© JUNGE FREIHEIT Verlag GmbH & Co. KG www.jungefreiheit.de 35/23 / 25. August 2023

Von der Wahlurne zur Urnenwahl
Präsidentschaftswahl in Simbabwe: Der politische Wettbewerb ist von Gewalt und Korruption überschattet
Paul Leonhard

Europäer sollten Demonstrationen und größere Menschenansammlungen meiden und gegebenenfalls den Anweisungen lokaler Sicherheitskräfte unbedingt folgen. So warnt die deutsche Botschaft in Harare. In Simbabwe herrscht aktuell ein Wahlkampf, der nach Einschätzung der Menschenrechtsorganisation Amnesty International in einem Klima systematischer und brutaler Unterdrückung stattfindet. Mitglieder der Opposition seien systematisch belästigt, unterdrückt, verhaftet und entführt worden, teilt der Think-Tank „International Crisis Group“ (ICG) mit. Wahlen seien in Simbabwe „ein Extremsport“, findet auch Mthulisi Hanana, Generalsekretär der Zapu-Partei. Die Regierungspartei „Zimbabwe African People’s Union – Patriotic Front“ (Zanu-PF ) würde „tagsüber Frieden predigen und nachts die Gewalt entfesseln“. Diplomatischer formuliert es die deutsche Auslandsvertretung: Vor und nach den für den 23. August angesetzten Wahlen, zu denen sechs Millionen Bürger des südafrikanischen 16-Millionen-Einwohner-Landes aufgerufen sind, Präsidenten, Parlament sowie lokale Repräsentanten zu wählen, könnte es zu gewaltsamen Zusammenstößen kommen. 

Präsident Mnangagwa fordert die „Selbstversorgung um jeden Preis“ 

Es gärt in Simbabwe. Nachdem zahlreiche Oppositionspolitiker festgenommen oder zu den Wahlen nicht zugelassen wurden, sprach der 45jährige Nelson Chamisa, Präsidentenkandidat der 2020 gegründeten größten Oppositionspartei „Citizens Coalition for Chance“, von „politischer Gewalt“ und „schmutzigen Taktiken“. Der seit 2017 regierende Emmerson Mnangagwa, Nachfolger des einstigen Unabhängigkeitskämpfers Robert Mugabe, versicherte dagegen vor 150.000 Anhängern in der Hauptstadt: „Niemand wird uns daran hindern, dieses Land zu regieren.“ Die Zanu-PF regiert die ehemalige britische Kolonie Südrhodesien seit deren Unabhängigkeit 1980. Aber ihre Macht schwindet, wie der knappe Ausgang der Präsidentenwahl 2018 zeigte. In der Nationalversammlung sitzen aktuell 181 Abgeordnete der Regierungspartei sowie 88 der Oppositionsparteien und ein unabhängiger Parlamentarier. Schon damals trat der Anwalt Chamisa gegen Mnangagwa an, der mit 50,8 Prozent knapp gewann. Beide sind auch diesmal die aussichtsreichsten Kandidaten.

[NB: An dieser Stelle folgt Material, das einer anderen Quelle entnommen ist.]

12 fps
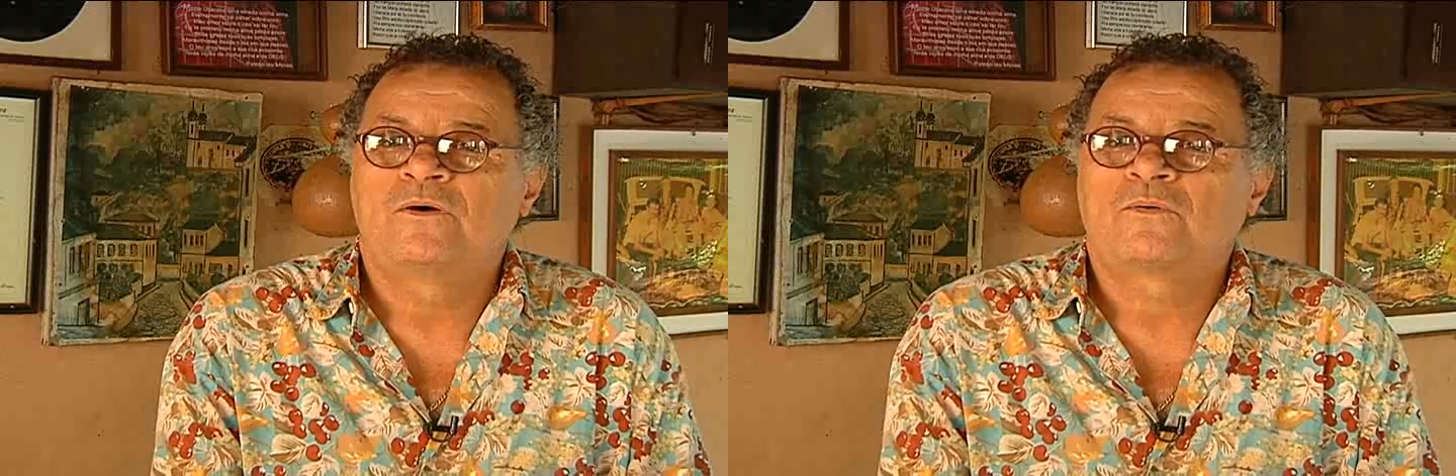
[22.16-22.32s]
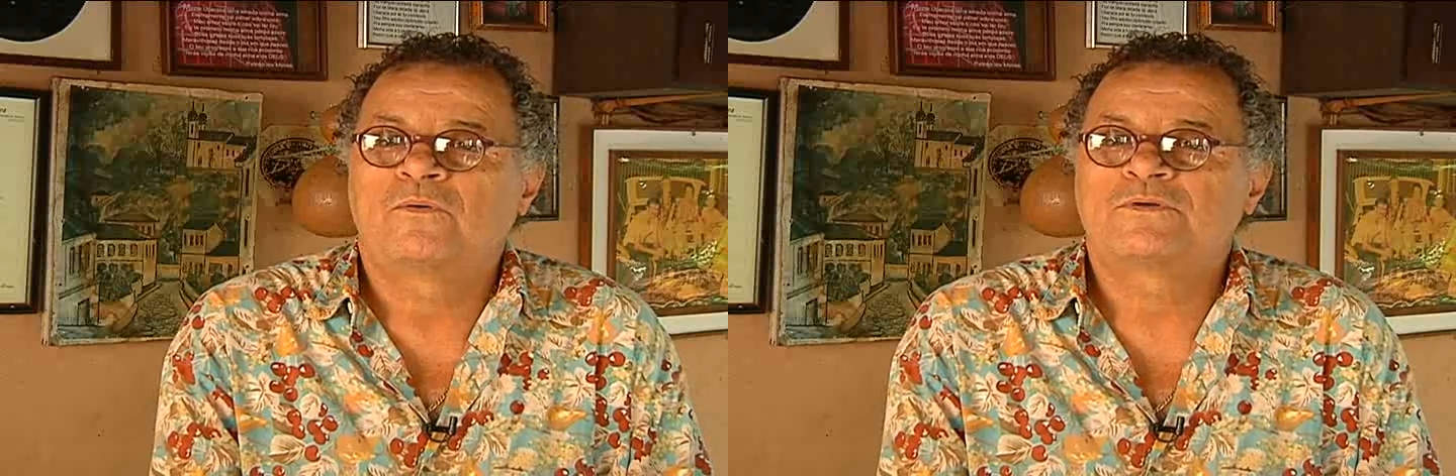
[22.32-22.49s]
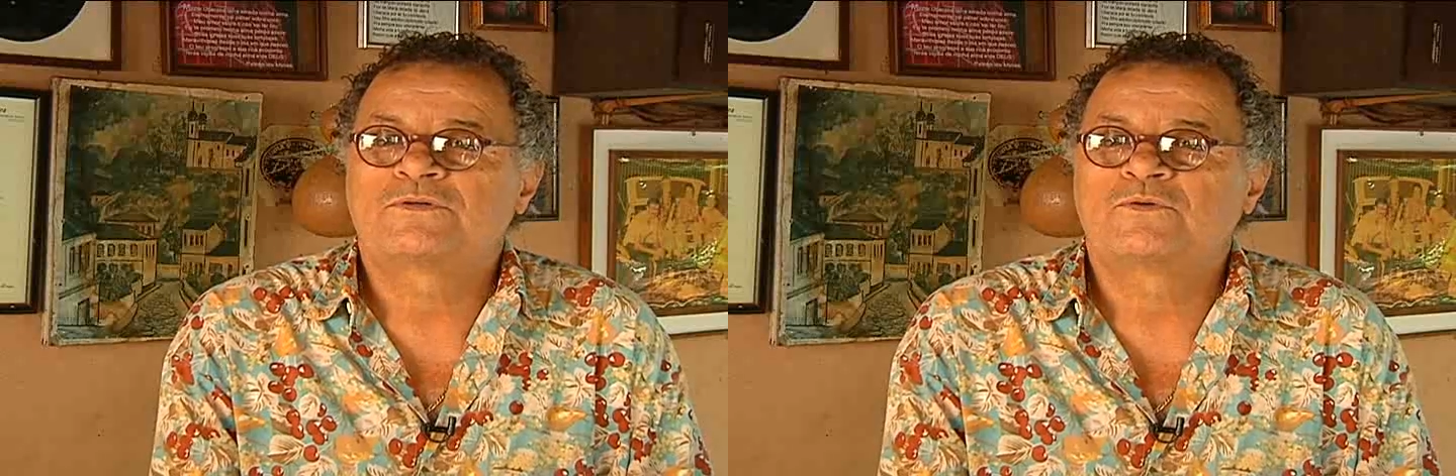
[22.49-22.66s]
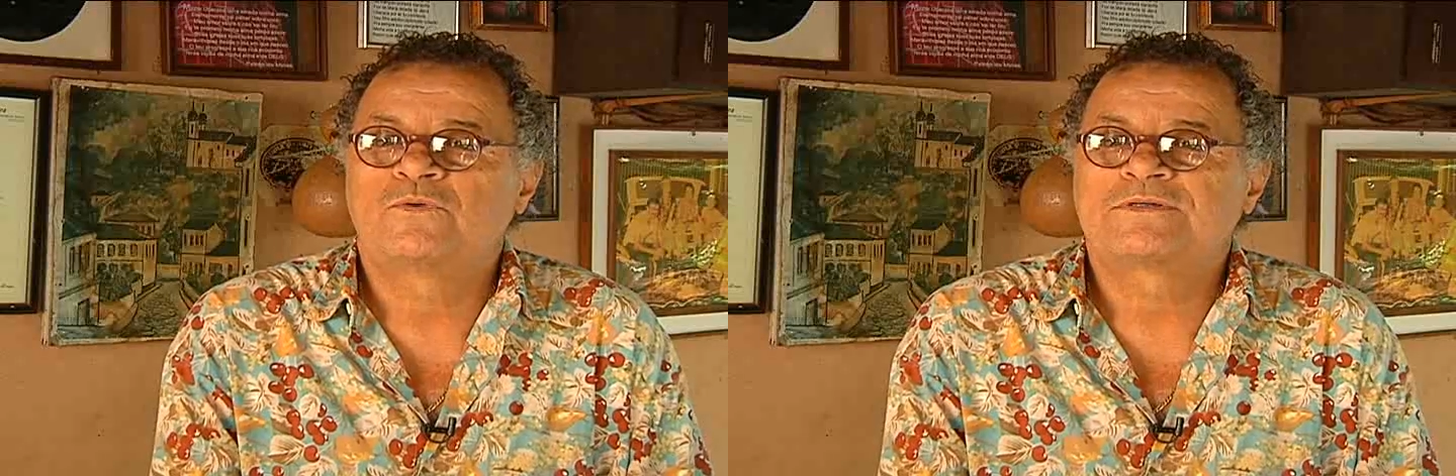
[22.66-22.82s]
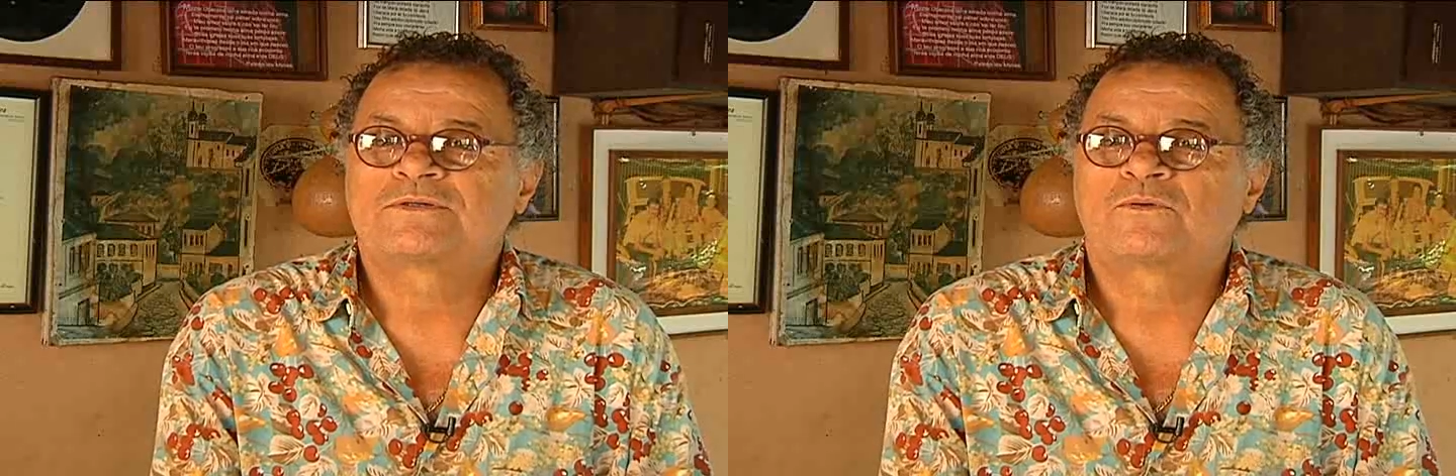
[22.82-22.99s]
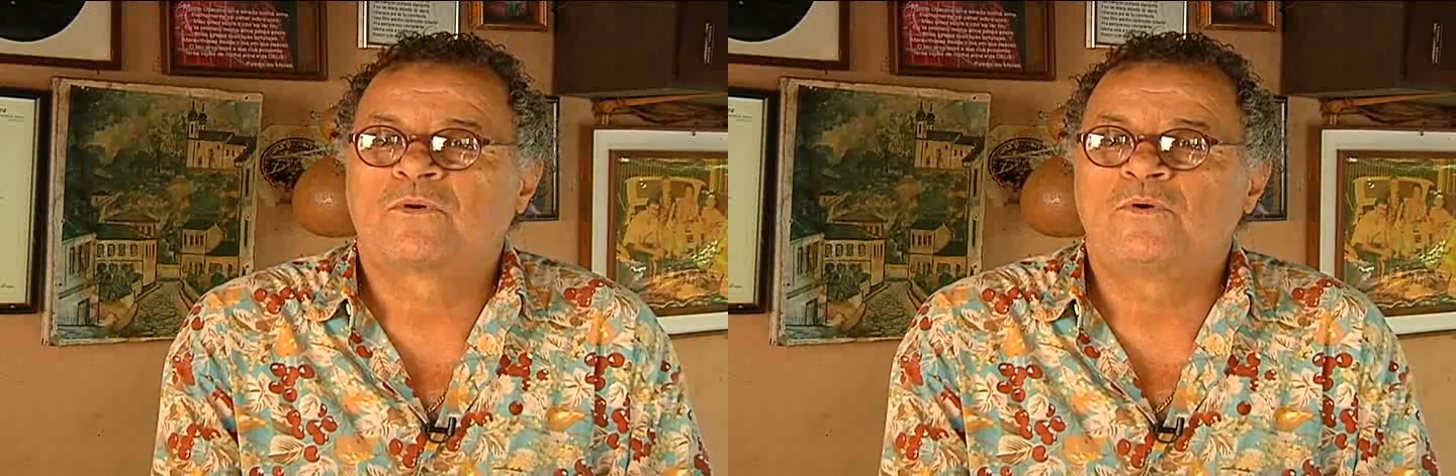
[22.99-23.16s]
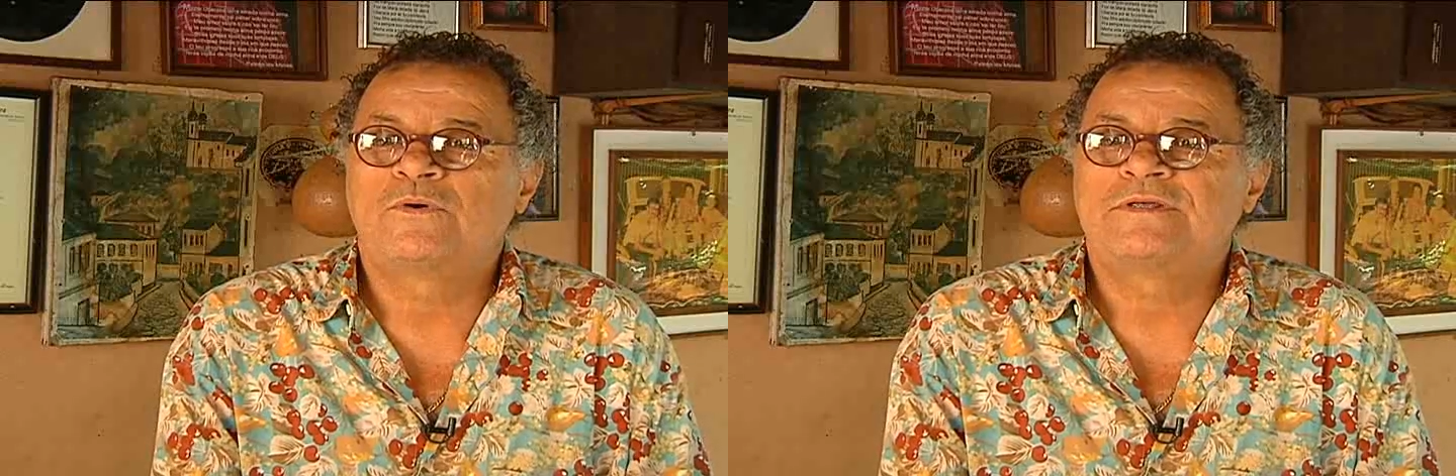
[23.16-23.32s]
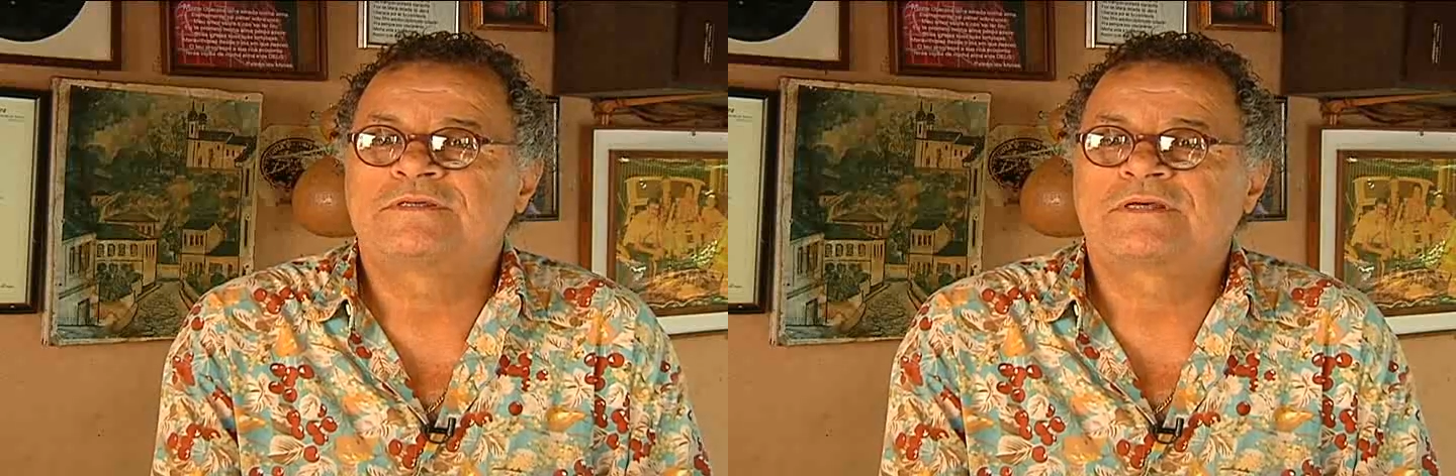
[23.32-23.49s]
com suas cores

Galt Rhodesien einst als Kornkammer Afrikas, so war die landwirtschaftliche Produktion nach der Vertreibung der weißen Farmer 2010 völlig eingebrochen. Das Land war plötzlich auf den Import von Weizen angewiesen. Als es mit dem Ausbruch des Ukraine-Krieges zu einer weltweiten Getreideknappheit kam, erklärte Präsident Mnangagwa die „Selbstversorgung um jeden Preis“ zum Staatsziel. Hunderte von kleinen Betrieben wurden für den Anbau von Getreide gewonnen, der zuvor großen Agrarunternehmen vorbehalten war. Tatsächlich fuhr Simbabwe 2022 die größte Weizenernte seiner Geschichte ein. Unüberhörbar sind unterdessen die antiamerikanischen Töne im Wahlkampf Mnangagwas. Die wirtschaftlichen Probleme seien auf die von den USA und der EU verhängten Sanktionen zurückzuführen. Zur Einschüchterung der Opposition dient ein kürzlich verabschiedetes Gesetz, nach dem sich strafbar macht, wer „das nationale Interesse Simbabwes schädigt“. Und das tun aus Sicht des Präsidenten natürlich Chamisa und seine Partei als eine „Marionettenorganisation“ der alten Kolonialmacht Großbritannien und des Westens. Sollte es bei der Präsidentenwahl keinen Gesamtsieger geben, findet die Stichwahl am 2. Oktober statt.